(Source data)

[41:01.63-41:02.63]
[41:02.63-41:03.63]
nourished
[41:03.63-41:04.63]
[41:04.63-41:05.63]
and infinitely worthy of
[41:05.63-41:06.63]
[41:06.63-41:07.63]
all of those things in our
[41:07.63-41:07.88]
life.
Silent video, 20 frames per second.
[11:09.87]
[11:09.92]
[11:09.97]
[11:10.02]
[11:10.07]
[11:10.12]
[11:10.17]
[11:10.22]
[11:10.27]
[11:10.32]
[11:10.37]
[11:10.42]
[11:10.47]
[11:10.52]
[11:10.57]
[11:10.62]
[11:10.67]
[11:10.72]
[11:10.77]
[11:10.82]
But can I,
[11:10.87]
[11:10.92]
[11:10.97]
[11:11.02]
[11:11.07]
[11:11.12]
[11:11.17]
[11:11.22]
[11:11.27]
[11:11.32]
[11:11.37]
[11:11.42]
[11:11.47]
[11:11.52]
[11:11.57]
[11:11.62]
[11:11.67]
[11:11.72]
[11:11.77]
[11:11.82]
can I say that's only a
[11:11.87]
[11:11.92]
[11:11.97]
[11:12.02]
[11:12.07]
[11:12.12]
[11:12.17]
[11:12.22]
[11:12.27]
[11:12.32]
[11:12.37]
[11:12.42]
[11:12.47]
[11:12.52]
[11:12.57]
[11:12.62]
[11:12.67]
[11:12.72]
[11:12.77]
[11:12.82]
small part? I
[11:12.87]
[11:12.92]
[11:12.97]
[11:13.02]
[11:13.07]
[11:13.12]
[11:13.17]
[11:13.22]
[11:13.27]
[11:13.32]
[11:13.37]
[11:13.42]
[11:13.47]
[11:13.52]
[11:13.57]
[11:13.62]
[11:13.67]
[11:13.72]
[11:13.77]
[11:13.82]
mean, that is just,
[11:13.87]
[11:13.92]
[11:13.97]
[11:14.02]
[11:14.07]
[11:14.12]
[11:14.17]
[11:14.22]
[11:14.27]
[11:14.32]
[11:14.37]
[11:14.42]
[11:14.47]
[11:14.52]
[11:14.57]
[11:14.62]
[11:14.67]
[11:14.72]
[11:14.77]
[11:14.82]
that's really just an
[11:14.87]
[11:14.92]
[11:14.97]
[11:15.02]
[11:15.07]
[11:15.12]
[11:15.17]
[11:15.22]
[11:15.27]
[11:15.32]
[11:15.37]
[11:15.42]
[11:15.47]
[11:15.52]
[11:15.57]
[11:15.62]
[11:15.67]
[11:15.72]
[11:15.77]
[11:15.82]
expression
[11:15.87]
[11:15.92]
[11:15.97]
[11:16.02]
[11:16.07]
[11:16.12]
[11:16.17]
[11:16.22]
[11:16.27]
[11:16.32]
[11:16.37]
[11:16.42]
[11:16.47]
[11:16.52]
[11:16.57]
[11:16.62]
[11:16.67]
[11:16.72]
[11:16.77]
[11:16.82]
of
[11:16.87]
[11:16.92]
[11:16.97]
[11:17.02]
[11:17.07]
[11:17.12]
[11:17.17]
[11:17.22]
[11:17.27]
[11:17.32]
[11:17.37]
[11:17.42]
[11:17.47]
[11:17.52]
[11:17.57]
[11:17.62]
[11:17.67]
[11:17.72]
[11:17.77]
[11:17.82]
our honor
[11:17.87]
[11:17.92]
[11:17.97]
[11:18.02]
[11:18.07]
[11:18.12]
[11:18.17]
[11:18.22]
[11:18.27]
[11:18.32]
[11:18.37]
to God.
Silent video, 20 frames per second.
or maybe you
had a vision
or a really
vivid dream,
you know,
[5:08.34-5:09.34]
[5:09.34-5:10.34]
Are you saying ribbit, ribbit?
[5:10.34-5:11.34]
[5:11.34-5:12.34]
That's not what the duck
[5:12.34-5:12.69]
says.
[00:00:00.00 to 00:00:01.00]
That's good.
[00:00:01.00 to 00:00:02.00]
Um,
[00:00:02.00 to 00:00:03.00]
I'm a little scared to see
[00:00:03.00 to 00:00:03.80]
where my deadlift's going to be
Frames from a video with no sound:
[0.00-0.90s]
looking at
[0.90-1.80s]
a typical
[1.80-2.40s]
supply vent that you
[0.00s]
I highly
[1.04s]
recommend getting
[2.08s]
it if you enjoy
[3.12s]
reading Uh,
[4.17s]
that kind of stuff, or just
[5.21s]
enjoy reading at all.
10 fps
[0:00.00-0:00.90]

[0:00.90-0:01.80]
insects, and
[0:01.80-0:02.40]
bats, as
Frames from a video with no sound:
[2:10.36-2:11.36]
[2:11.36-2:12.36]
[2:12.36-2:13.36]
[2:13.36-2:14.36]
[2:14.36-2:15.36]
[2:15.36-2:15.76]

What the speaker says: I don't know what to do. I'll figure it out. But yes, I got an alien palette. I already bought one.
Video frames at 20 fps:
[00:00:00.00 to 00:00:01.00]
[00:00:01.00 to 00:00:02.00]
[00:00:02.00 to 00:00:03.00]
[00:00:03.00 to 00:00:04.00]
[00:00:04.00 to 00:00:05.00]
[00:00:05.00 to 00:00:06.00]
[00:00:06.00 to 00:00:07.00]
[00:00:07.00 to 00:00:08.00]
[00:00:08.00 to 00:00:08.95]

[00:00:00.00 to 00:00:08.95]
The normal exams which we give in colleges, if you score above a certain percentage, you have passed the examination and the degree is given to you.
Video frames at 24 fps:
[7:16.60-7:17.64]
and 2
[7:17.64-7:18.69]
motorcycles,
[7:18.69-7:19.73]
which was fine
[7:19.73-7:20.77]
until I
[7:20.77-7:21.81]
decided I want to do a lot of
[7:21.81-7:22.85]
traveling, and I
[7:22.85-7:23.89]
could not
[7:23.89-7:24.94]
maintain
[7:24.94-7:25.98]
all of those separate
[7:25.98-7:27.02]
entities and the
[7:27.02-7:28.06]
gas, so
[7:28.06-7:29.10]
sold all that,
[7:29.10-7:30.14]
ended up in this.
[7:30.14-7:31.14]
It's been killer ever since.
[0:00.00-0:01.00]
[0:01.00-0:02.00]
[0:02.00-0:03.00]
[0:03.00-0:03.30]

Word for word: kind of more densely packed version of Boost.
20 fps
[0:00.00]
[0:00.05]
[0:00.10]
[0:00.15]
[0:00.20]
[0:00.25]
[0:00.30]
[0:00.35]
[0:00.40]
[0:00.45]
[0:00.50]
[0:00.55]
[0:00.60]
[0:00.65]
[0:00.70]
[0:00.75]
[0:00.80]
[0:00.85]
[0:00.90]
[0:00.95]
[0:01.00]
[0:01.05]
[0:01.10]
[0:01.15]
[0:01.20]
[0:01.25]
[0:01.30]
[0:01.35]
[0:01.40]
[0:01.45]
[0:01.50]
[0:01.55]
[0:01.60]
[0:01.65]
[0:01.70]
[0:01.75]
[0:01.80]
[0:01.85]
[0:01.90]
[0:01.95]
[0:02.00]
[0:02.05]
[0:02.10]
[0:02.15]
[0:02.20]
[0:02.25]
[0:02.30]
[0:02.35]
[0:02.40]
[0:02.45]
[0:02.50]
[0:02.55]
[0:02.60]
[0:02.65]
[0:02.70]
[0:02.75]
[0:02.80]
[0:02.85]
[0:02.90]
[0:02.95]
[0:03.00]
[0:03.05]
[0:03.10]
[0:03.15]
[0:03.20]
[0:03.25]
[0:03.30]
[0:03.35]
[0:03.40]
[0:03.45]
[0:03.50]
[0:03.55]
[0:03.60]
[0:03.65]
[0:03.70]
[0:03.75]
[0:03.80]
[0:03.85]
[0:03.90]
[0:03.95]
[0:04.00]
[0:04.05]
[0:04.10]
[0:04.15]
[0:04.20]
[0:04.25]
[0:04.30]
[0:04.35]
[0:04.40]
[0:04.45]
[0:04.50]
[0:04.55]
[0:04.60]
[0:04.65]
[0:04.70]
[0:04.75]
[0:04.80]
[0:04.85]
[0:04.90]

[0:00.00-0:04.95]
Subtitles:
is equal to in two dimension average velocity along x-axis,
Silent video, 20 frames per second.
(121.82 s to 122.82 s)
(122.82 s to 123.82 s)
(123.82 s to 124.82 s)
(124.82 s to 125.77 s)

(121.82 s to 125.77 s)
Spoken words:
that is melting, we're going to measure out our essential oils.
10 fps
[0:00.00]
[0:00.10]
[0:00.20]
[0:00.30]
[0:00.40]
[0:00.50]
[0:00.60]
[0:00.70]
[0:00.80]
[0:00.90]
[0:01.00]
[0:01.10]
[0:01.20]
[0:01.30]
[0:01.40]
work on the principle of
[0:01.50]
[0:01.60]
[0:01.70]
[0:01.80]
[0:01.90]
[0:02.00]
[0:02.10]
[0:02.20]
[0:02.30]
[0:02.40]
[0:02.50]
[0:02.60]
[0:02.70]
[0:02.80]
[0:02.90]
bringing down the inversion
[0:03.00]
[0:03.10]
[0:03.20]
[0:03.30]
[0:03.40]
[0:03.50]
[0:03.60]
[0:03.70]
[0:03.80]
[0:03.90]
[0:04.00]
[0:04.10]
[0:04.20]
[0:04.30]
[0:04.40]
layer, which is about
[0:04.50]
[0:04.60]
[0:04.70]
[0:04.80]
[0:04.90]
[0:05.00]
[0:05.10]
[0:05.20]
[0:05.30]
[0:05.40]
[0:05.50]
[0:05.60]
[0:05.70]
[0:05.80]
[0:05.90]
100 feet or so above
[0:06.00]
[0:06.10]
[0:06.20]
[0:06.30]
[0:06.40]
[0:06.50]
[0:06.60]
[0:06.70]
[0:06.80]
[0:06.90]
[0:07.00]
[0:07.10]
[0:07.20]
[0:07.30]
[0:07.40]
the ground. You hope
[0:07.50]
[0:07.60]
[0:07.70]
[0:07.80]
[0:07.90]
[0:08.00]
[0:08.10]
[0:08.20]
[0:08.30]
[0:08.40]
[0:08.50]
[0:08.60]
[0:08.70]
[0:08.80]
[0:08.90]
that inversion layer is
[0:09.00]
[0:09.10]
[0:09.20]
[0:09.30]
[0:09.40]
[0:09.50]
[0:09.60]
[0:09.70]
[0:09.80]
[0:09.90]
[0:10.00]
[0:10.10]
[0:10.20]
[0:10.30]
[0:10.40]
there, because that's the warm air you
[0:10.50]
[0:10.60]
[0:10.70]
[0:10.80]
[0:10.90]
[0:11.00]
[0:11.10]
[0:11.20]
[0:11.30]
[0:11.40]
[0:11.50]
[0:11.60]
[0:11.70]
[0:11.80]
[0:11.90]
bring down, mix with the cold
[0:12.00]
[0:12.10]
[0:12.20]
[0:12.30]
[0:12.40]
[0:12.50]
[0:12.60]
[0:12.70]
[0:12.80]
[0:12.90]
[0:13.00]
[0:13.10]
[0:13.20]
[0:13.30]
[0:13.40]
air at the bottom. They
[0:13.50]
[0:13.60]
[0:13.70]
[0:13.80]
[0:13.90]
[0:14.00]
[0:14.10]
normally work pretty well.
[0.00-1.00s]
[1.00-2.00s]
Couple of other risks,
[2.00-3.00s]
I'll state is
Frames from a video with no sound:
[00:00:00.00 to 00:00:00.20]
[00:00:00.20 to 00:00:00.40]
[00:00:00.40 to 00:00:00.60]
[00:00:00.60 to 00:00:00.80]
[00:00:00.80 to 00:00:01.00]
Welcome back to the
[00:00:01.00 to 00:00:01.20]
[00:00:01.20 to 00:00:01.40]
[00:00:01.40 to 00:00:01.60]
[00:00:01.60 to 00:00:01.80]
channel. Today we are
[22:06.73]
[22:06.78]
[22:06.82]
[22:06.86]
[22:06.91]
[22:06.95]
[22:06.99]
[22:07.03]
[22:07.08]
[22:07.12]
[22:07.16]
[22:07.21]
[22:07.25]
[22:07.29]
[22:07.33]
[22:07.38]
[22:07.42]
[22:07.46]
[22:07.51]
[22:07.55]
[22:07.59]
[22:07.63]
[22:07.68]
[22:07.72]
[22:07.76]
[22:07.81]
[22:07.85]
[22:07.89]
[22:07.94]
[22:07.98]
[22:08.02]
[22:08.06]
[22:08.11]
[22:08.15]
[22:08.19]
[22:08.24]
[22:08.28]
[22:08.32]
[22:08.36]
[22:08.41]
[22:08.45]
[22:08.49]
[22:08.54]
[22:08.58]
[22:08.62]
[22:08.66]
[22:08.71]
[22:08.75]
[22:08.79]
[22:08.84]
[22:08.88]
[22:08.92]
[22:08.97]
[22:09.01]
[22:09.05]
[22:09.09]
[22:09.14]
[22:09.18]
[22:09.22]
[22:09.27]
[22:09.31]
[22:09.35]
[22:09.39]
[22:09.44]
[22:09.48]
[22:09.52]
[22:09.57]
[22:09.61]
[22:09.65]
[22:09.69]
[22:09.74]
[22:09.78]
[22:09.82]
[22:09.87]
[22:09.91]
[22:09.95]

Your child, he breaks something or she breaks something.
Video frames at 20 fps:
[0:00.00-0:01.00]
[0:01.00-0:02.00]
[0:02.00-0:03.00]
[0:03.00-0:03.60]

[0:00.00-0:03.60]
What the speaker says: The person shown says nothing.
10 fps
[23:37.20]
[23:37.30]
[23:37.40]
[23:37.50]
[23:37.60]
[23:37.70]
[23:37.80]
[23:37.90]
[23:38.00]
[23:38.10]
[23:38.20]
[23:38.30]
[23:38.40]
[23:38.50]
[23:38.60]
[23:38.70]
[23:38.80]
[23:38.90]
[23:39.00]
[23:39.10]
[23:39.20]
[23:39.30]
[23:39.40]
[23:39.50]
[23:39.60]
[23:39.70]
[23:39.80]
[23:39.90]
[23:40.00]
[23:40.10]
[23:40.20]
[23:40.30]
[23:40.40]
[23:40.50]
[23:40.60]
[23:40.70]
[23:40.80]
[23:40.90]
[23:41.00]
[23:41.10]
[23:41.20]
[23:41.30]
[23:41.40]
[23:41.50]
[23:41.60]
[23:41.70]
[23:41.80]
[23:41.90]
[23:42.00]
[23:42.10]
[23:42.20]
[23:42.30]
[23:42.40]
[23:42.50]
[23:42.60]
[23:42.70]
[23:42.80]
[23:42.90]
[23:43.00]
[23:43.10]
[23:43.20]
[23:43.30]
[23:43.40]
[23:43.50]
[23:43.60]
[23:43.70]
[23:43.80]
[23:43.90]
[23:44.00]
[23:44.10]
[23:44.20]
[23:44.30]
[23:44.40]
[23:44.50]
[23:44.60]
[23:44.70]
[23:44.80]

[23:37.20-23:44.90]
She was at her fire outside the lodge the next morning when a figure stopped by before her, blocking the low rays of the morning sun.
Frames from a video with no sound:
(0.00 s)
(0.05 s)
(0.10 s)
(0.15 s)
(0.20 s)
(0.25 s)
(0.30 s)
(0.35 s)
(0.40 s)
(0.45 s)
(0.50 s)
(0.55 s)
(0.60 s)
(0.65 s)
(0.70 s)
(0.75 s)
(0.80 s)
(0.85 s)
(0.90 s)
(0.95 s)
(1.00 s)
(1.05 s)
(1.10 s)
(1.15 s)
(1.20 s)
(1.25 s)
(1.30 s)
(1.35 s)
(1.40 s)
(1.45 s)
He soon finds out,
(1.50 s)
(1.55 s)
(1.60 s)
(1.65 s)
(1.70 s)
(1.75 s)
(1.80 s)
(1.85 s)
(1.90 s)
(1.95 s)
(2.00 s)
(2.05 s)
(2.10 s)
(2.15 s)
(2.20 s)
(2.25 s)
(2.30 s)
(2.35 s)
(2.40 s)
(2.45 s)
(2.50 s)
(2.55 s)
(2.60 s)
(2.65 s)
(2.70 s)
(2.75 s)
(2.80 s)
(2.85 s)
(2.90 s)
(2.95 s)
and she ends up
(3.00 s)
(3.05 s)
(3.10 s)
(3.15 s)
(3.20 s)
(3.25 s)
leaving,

## Exercise goal:
The answer consists of every line above in which the word "speaker" occurs.

## Response box:
What the speaker says: I don't know what to do. I'll figure it out. But yes, I got an alien palette. I already bought one.
What the speaker says: The person shown says nothing.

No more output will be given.